The park holds over 150 years of history and introduces residents to the City’s uniqueness. Captain Leonard Destin Park is located on the same plot of land as the original homestead of its namesake. The park is named after Leonard Destin, the original founder of the City who came from New London, Connecticut in the mid-1800s to establish a commercial fishing village along the Florida Gulf Coast. The history of the site inspired the design, including simple architectural forms with clean lines, painted white wood siding, and a grove of fruit trees reminiscent of a time when the land was a dwelling place and source of sustenance for early settlers. Interpretive elements were incorporated into pavilions to reflect a glimpse into the past. Furthermore, the entire community can learn about the foundation of Destin. Interpretive signage is located throughout the park to enlighten visitors of the City’s heritage. A model of a seine boat, captained by Leonard Destin, was erected on the site to reflect the rich history of the park, and honor the pioneering fishing industry of the time. A bed of native grasses drifts gracefully behind the seine boat suggesting the tranquil wake of water, a serene contrast to the upbeat activities of nearby resorts.

An existing heron rookery serves as the central unifying feature of the park. Elevated boardwalks that respectfully meander through the existing canopy are marked with interpretive signage, educating visitors on the important role urban parks perform in wildlife preservation. The remnants of a former homestead garden were bolstered by the planting of an expansive native citrus orchard offering sustenance to park goers. The park strives to raise awareness of a threat to Florida’s loss of native plant species along the coast. Researching decades of state-based data, the team employed a native plant palette that has proven resilient to hurricanes. Simultaneously, these plants establish a habitat for indigenous species such as pollinators, reptiles, and fowl. Looking around the park, these inhabitants coexist harmoniously with visitors who are able to connect with the site’s rich legacy of ecology. The shoreline was reinforced through construction of a riprap and vegetative concealed seawall. Beach access was analyzed and designed in anticipation of the evolving shoreline associated with sea-level rise to ensure resiliency.

Floridians are all too familiar to disaster and recovery given their location and warm climate. Clean up for the oil spill felt like a never-ending scenario for locals along the Gulf Coast. And then disaster struck again with Hurricane Michael in 2018. It was the first storm to make landfall in the United States as a Category 5 hurricane since Andrew in 1992. The storm claimed several lives and caused billions in damage to homes, businesses, and the landscape.
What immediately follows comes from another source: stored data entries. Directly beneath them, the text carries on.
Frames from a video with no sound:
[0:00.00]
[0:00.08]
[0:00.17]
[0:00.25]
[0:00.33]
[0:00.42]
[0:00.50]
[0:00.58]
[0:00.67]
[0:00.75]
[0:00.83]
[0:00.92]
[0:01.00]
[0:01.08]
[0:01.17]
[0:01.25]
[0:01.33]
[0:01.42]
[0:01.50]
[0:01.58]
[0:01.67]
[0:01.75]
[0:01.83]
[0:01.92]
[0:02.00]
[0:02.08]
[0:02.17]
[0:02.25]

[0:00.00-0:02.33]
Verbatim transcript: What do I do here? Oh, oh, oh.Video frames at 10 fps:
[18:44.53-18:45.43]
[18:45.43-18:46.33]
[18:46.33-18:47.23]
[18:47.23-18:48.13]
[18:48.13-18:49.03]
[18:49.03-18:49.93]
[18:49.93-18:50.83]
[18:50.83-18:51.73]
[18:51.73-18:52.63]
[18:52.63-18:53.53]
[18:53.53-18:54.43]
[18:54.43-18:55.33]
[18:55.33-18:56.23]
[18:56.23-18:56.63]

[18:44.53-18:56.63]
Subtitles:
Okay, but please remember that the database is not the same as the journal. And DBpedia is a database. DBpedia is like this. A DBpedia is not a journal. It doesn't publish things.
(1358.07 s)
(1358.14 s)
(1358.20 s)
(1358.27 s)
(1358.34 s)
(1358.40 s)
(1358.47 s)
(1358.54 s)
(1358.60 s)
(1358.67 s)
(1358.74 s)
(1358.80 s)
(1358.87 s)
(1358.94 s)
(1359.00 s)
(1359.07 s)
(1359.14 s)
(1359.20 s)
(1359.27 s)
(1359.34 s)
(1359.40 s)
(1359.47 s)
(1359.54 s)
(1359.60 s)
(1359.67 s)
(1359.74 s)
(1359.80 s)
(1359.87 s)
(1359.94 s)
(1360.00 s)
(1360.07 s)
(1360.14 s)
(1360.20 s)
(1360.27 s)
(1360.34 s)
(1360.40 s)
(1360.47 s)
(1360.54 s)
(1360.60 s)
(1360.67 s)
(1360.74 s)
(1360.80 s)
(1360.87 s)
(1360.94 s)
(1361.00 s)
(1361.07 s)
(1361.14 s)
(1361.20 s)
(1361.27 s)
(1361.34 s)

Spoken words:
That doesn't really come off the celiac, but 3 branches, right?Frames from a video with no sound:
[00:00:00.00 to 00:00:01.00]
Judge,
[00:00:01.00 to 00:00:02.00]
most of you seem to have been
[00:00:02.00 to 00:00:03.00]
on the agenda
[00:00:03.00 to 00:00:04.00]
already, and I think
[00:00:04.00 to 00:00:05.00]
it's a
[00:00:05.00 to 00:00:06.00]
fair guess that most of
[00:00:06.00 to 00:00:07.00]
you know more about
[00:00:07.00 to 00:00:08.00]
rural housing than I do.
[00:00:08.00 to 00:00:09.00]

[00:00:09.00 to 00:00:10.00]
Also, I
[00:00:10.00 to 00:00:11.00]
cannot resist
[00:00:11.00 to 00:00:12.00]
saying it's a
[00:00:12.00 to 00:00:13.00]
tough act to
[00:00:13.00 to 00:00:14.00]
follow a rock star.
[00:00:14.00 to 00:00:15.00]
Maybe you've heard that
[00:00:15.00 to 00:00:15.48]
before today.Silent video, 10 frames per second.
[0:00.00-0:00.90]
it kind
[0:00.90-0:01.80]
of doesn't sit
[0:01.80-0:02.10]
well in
The storm threw the park project into chaos, pushing the delivery schedule into late 2020—another blow for the already battered community. Despite the catastrophic event, the park was relatively unscathed due to resiliency measures incorporated into the design. Once the project was completed, the park was donated to the City and included operations and maintenance funding for 10 years. The park is a tremendous asset to the community and has reunited the residents to their coast by embracing the local lifestyle, culture, and heritage. Captain Leonard Destin Park provides hope to locals who envision a more resilient future for the Gulf Coast. This neighborhood park has transformed a historic site into a place of gathering that celebrates the spirit of Destin, with the water at its core.